Vancouver, British Columbia, November 27, 2018 (Globe Newswire) – Irving Resources Inc. (CSE:IRV) (“
Irving” or the “
Company”) is pleased to announce the closing of the non-brokered private placement announced on November 20, 2018. The Company raised $2,083,802 by the issuance of 1,894,365 units (the “
Units”) at a price of $1.10 per Unit (the “
Private Placement”). Each Unit is comprised of one common share of the Company and one-half of a share purchase warrant (the “
Warrants”). Each whole Warrant is exercisable for one common share of the Company at a price of $1.75 per share for a period of two years from the date of issue, subject to an accelerated expiry provision.
The Company plans to use the net proceeds of the Private Placement to fund matters related to property exploration in Japan and for general working capital purposes.The securities issued under the Private Placement are subject to a four month hold period.

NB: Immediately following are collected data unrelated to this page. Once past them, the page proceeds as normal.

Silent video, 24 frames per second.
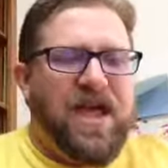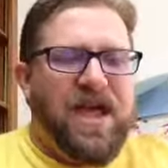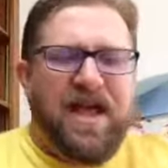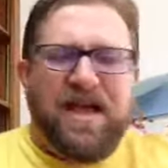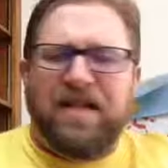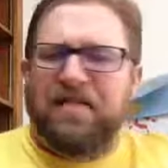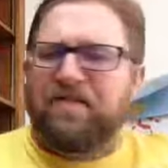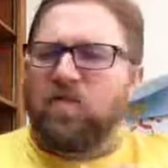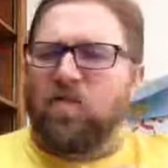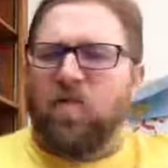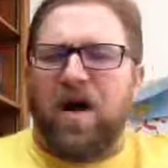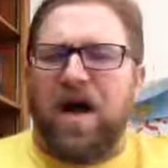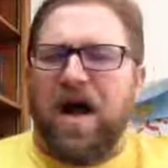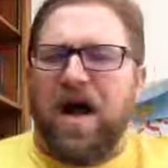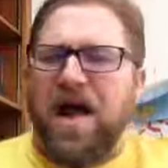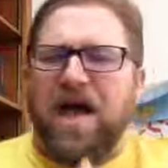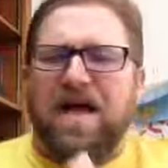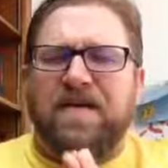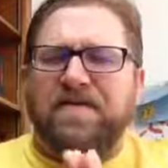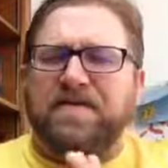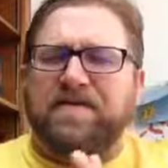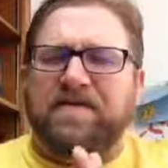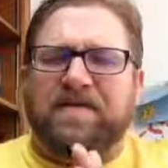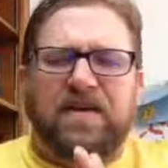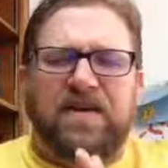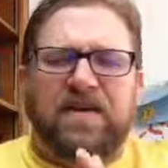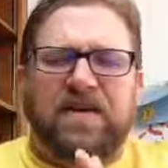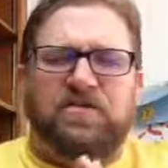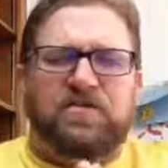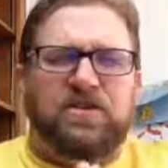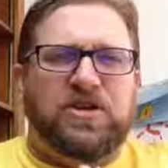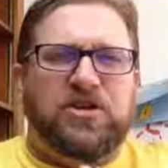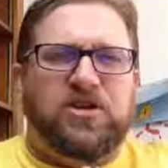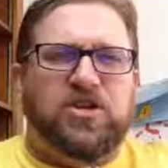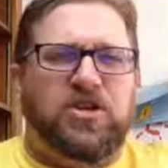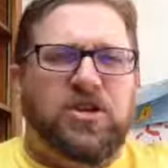It's why I've seen
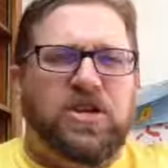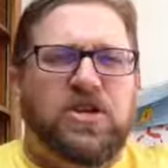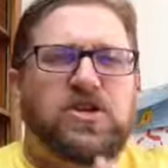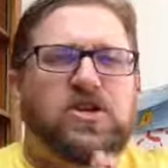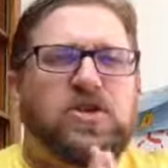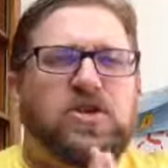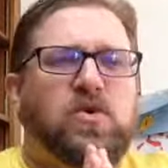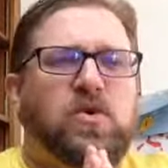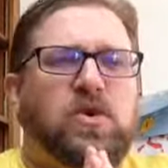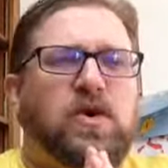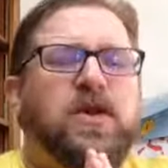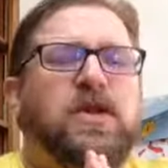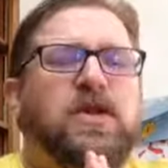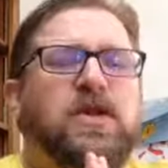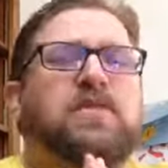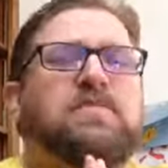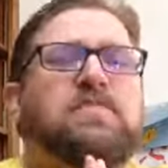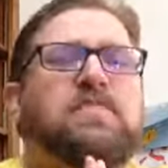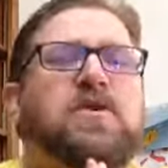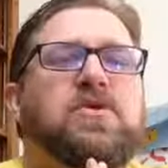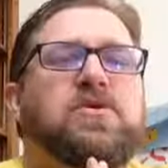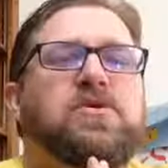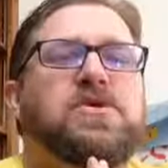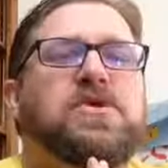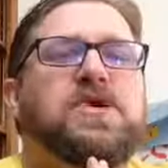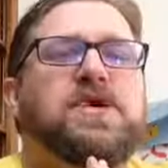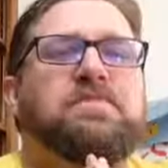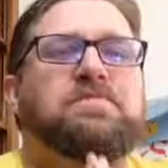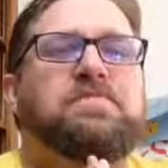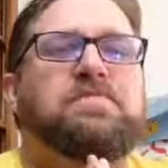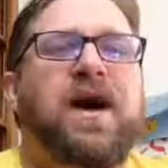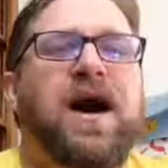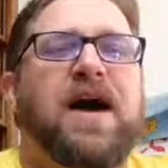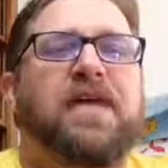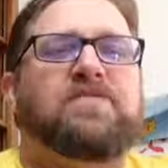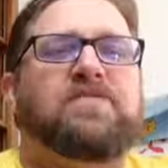Christians who are in the most
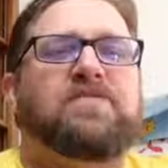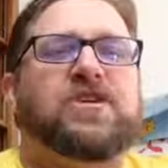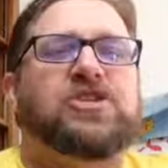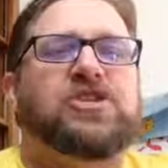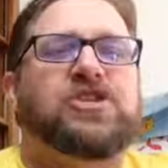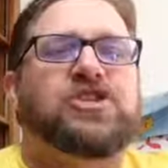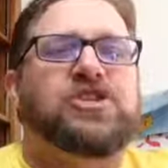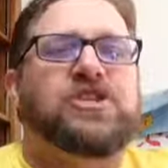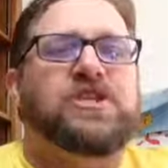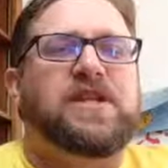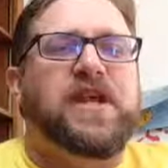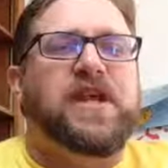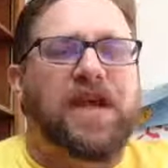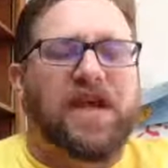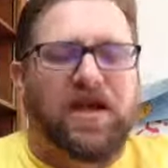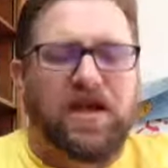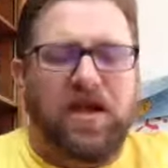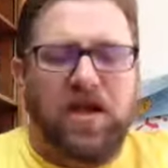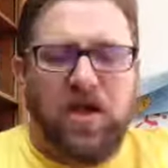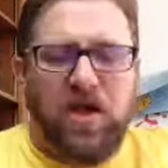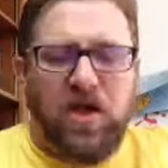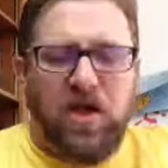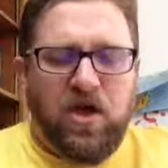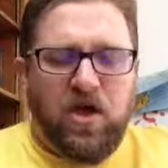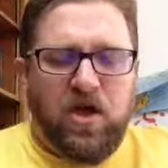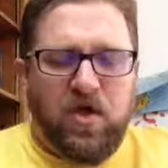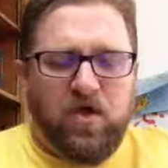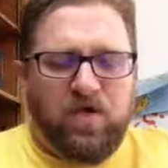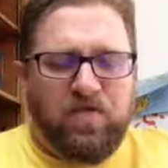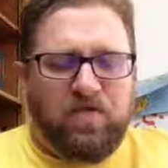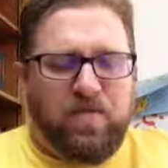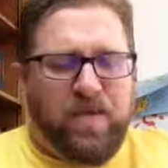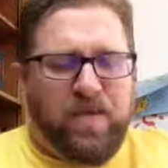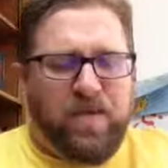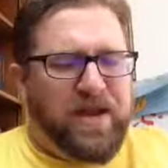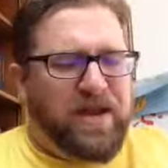impoverished state, who
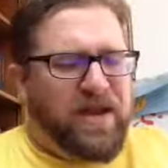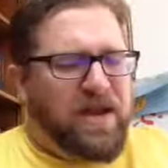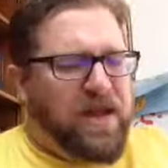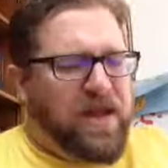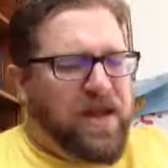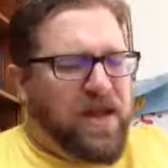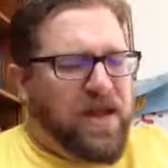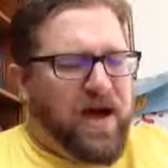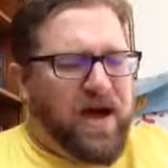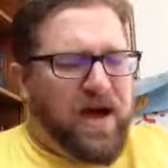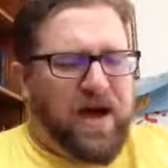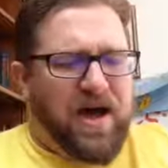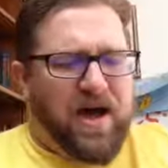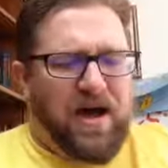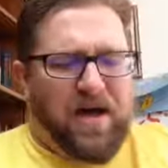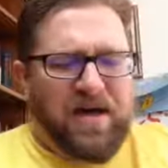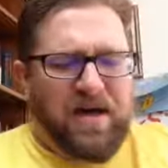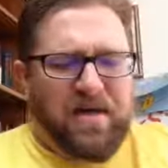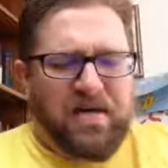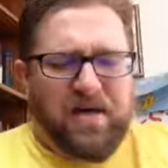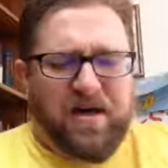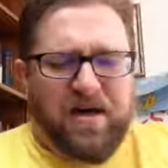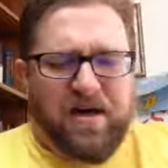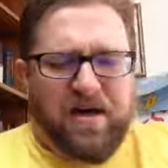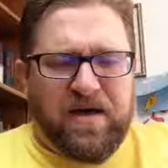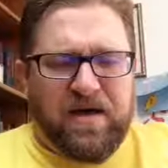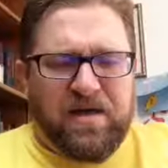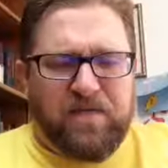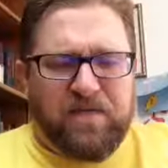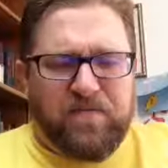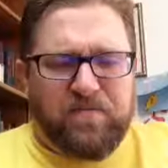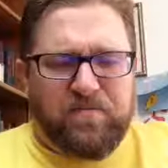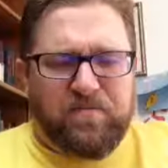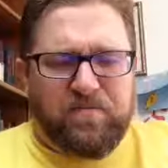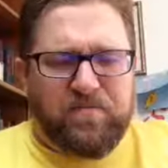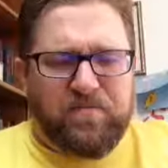have been uh,
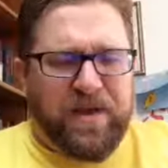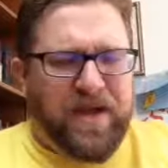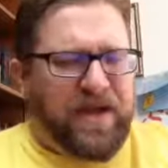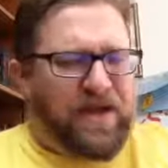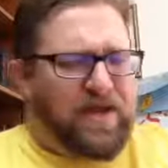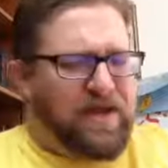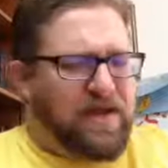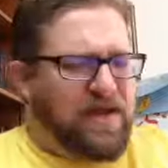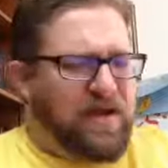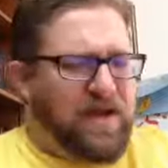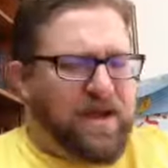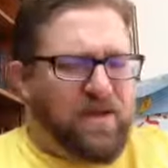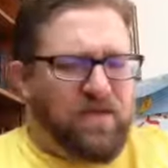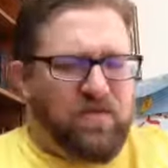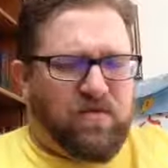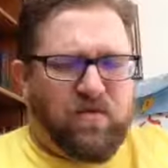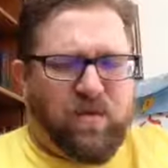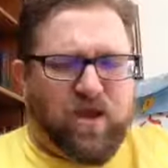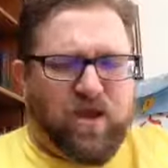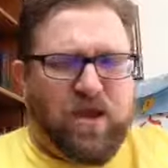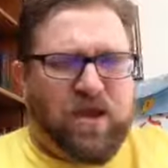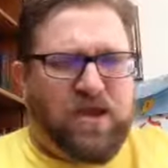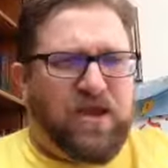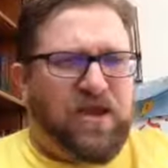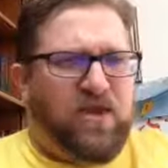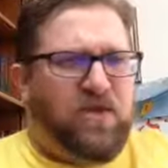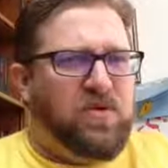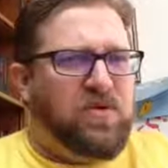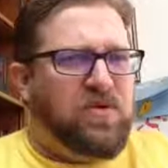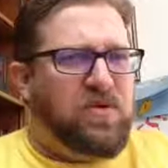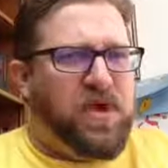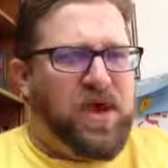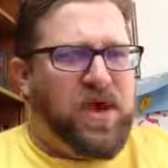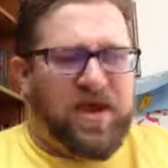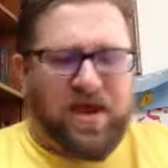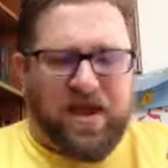uh, beaten and
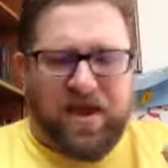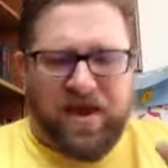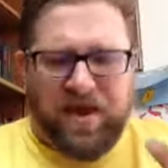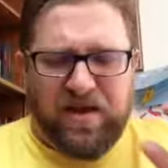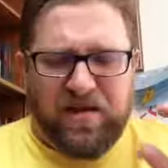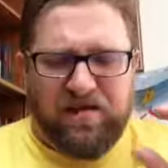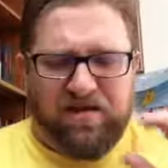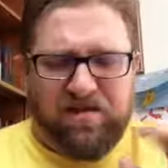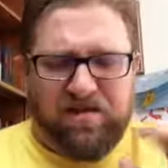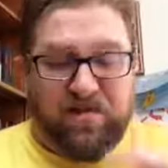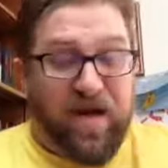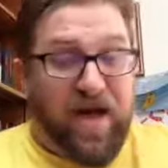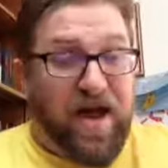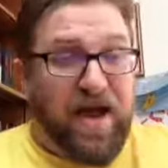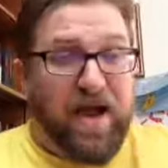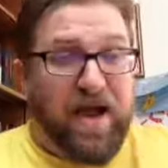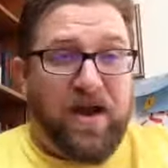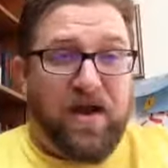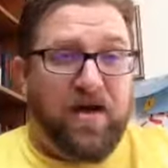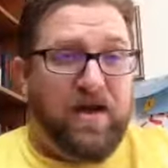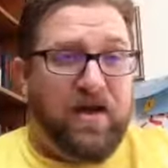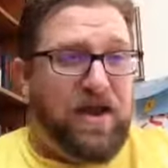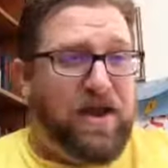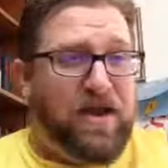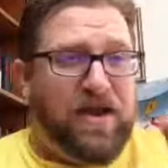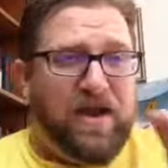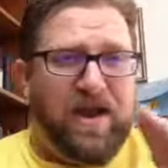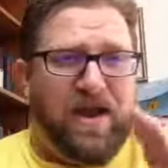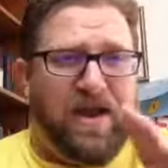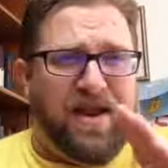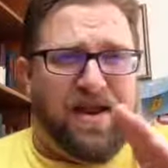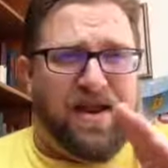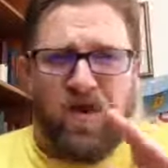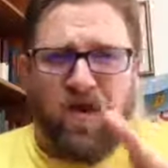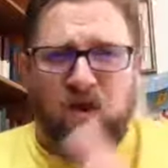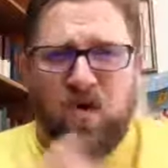ridiculed and, and fired and,
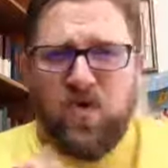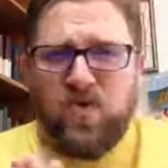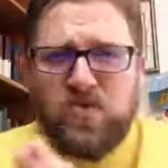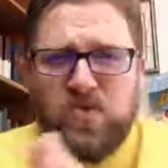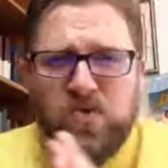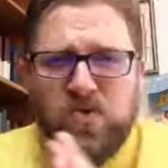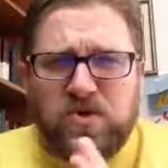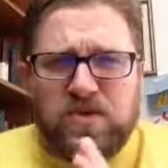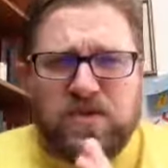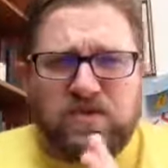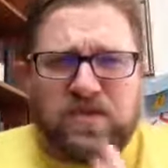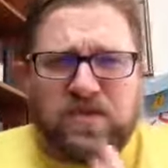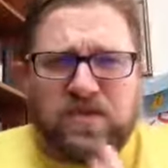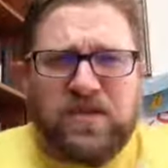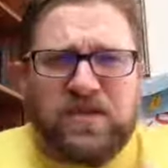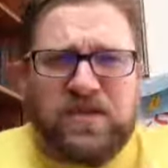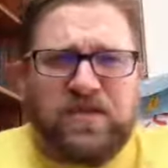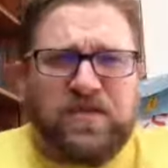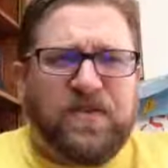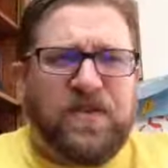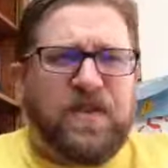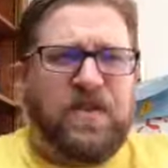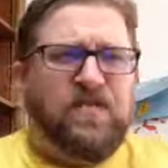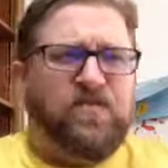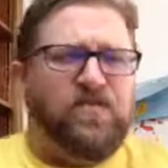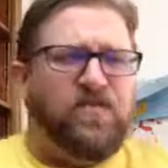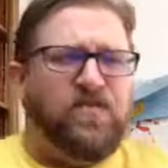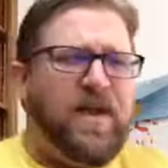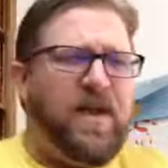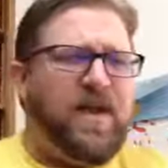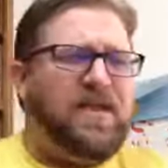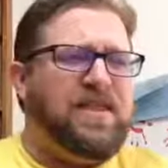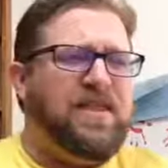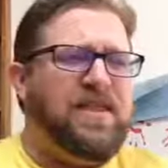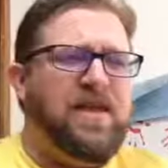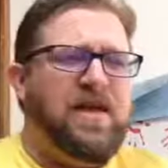and all sorts of things for their
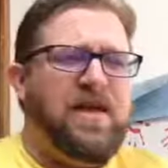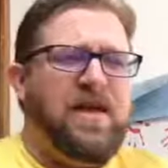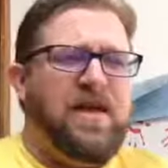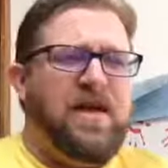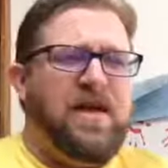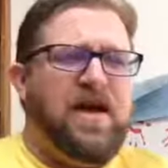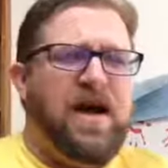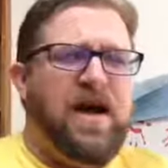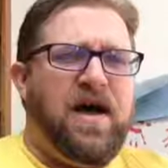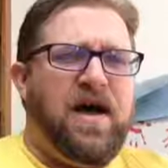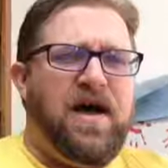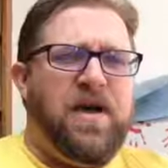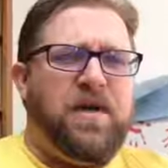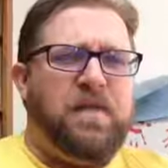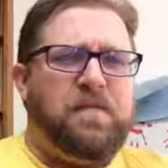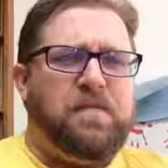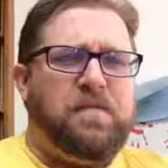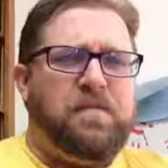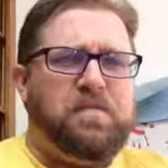faith. Um,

About Irving Resources Inc.:
Irving is a junior exploration company with a focus on gold in Japan. Irving also holds, through a subsidiary, Project Venture Agreements with Japan Oil, Gas and Metals National Corporation (JOGMEC) for joint regional exploration programs in the United Republic of Tanzania, the Republic of Malawi and the Republic of Madagascar. JOGMEC is a government organization established under the law of Japan, administrated by the Ministry of Economy, Trade and Industry of Japan, and is responsible for stable supply of various resources to Japan through the discovery of sizable economic deposits of base, precious and rare metals.

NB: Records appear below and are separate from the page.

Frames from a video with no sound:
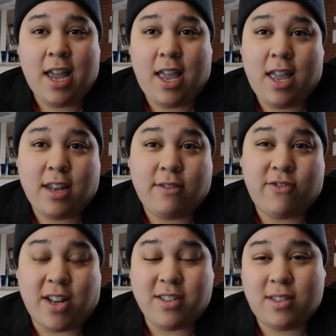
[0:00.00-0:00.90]
and if
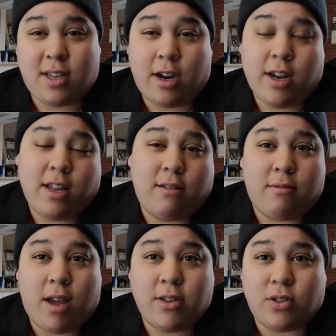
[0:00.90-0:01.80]
necessary,
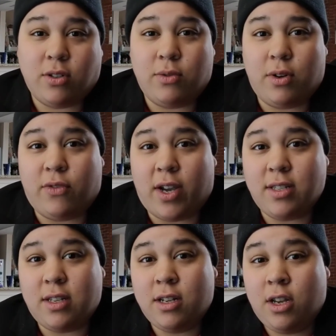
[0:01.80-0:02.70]
and I certainly would
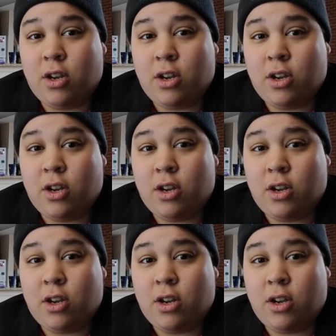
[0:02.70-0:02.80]
advise it,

Additional information can be found on the Company’s website:
www.IRVresources.com.
Akiko Levinson,
President & Director
For further information, please contact:
Tel: (604) 682-3234 Toll free: 1 (888) 242-3234 Fax: (604) 641-1214
info@IRVresources.com
THE CSE HAS NOT REVIEWED AND DOES NOT ACCEPT RESPONSIBILITY FOR THE ACCURACY OR ADEQUACY OF THIS RELEASE.

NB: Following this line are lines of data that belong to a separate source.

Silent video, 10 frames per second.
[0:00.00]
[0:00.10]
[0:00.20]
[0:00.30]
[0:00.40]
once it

Forward-looking information
Some statements in this news release contain forward-looking information (within the meaning of Canadian securities legislation) including, without limitation, the statement as to the planned use of the net proceeds of the Private Placement. These statements address future events and conditions and, as such, involve known and unknown risks, uncertainties and other factors which may cause the actual results, performance or achievements to be materially different from any future results, performance or achievements expressed or implied by the statements. Such factors include, without limitation, customary risks of the mineral resource industry as well as the performance of services by third parties.
The securities of the Company have not been registered under the U.S. Securities Act of 1933, as amended (the “1933 Act”)) or any U.S. state securities laws and may not be offered or sold in the United States or to, or for the account or benefit of, a “U.S. Person” (as such term is defined in Regulation S under the 1933 Act) absent registration under the 1933 Act or an applicable exemption from the registration requirements of the 1933 Act and applicable U.S. state securities laws.